Write out exactly the lines of the entries below from the one holding "[00:00:58.69]" to the one holding "[00:00:58.59 to 00:01:02.19]", inclusive, and leave out all other lines.

★ ★ ★ ★ ★

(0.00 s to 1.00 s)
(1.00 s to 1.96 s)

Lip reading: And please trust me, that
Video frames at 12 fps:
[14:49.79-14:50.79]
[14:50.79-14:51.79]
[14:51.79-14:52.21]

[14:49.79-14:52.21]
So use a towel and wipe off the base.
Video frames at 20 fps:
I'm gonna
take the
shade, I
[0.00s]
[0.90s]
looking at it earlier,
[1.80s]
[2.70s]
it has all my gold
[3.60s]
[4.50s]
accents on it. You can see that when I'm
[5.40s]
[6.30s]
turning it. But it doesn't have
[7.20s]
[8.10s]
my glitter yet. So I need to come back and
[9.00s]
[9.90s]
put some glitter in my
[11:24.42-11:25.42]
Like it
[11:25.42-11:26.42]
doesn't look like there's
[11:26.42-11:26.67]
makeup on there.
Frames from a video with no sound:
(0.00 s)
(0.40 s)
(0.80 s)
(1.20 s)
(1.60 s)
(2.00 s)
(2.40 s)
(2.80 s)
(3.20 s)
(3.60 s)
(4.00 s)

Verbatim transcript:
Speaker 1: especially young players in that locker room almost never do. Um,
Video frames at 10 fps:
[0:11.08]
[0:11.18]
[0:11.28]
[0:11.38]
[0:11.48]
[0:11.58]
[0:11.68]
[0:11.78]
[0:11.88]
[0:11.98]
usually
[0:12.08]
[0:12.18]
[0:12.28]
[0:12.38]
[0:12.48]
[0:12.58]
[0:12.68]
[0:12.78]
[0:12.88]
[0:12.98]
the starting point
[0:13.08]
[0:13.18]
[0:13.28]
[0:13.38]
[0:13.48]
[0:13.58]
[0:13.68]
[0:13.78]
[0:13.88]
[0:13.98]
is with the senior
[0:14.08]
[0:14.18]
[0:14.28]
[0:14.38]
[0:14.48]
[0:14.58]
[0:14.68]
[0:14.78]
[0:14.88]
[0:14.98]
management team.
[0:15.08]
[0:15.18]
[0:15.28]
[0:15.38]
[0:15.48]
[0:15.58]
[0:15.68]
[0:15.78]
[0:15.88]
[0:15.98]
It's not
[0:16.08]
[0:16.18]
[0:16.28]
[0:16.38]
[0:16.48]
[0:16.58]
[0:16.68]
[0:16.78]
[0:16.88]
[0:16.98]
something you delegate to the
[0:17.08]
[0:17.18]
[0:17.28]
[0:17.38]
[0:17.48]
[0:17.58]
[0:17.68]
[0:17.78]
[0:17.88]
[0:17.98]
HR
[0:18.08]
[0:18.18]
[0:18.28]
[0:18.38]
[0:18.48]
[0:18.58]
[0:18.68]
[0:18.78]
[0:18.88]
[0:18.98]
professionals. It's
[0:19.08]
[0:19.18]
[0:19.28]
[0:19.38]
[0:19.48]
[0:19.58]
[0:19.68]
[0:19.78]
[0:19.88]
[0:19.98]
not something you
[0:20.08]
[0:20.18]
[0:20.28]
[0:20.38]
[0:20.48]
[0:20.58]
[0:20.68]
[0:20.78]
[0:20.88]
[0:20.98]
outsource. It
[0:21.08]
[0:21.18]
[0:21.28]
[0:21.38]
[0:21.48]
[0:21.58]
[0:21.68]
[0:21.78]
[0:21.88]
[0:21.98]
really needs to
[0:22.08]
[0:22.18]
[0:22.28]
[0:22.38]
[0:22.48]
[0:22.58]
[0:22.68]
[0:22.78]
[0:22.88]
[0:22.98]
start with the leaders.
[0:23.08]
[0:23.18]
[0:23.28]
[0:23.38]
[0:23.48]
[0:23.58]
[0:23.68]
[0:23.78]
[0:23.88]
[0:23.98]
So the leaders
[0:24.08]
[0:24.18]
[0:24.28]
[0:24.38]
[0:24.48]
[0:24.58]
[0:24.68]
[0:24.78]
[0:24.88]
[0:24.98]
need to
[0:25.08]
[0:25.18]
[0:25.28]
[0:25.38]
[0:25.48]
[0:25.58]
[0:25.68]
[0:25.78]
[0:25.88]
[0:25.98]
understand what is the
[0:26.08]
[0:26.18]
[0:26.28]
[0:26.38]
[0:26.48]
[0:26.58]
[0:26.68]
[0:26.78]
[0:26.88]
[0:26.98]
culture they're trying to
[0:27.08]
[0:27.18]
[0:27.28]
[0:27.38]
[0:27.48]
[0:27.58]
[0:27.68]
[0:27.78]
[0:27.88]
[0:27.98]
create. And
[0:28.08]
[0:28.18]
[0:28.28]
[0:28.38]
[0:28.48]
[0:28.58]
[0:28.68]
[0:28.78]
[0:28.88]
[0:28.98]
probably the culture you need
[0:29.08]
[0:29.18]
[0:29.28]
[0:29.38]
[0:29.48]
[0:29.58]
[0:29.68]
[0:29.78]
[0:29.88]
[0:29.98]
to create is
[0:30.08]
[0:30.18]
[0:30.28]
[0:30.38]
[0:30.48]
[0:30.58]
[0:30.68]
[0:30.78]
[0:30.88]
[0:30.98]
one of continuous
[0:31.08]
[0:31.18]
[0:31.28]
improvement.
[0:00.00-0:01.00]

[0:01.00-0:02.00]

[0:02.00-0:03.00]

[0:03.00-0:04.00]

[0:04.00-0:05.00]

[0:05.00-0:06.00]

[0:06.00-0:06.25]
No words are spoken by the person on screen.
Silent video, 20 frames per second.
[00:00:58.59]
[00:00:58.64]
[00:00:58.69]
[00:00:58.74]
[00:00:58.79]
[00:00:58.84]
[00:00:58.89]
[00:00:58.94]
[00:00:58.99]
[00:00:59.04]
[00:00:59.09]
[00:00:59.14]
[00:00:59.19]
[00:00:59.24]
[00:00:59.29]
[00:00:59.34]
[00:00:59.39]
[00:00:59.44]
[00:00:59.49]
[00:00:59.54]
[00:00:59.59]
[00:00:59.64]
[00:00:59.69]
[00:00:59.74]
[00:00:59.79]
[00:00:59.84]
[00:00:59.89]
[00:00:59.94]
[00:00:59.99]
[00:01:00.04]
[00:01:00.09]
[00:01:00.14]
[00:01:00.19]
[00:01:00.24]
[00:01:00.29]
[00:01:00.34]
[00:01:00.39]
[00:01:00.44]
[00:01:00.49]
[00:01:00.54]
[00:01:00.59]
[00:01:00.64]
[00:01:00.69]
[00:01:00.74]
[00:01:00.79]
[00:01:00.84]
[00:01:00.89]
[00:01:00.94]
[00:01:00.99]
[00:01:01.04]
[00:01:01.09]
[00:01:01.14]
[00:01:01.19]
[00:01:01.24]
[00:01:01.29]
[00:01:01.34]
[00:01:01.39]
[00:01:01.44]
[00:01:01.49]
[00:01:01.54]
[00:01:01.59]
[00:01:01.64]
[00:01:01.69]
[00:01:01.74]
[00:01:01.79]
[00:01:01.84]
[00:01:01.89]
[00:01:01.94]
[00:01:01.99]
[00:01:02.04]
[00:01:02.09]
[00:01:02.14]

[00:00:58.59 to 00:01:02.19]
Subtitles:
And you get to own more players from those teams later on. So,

★ ★ ★ ★ ★

Completed task ::
[00:00:58.69]
[00:00:58.74]
[00:00:58.79]
[00:00:58.84]
[00:00:58.89]
[00:00:58.94]
[00:00:58.99]
[00:00:59.04]
[00:00:59.09]
[00:00:59.14]
[00:00:59.19]
[00:00:59.24]
[00:00:59.29]
[00:00:59.34]
[00:00:59.39]
[00:00:59.44]
[00:00:59.49]
[00:00:59.54]
[00:00:59.59]
[00:00:59.64]
[00:00:59.69]
[00:00:59.74]
[00:00:59.79]
[00:00:59.84]
[00:00:59.89]
[00:00:59.94]
[00:00:59.99]
[00:01:00.04]
[00:01:00.09]
[00:01:00.14]
[00:01:00.19]
[00:01:00.24]
[00:01:00.29]
[00:01:00.34]
[00:01:00.39]
[00:01:00.44]
[00:01:00.49]
[00:01:00.54]
[00:01:00.59]
[00:01:00.64]
[00:01:00.69]
[00:01:00.74]
[00:01:00.79]
[00:01:00.84]
[00:01:00.89]
[00:01:00.94]
[00:01:00.99]
[00:01:01.04]
[00:01:01.09]
[00:01:01.14]
[00:01:01.19]
[00:01:01.24]
[00:01:01.29]
[00:01:01.34]
[00:01:01.39]
[00:01:01.44]
[00:01:01.49]
[00:01:01.54]
[00:01:01.59]
[00:01:01.64]
[00:01:01.69]
[00:01:01.74]
[00:01:01.79]
[00:01:01.84]
[00:01:01.89]
[00:01:01.94]
[00:01:01.99]
[00:01:02.04]
[00:01:02.09]
[00:01:02.14]

[00:00:58.59 to 00:01:02.19]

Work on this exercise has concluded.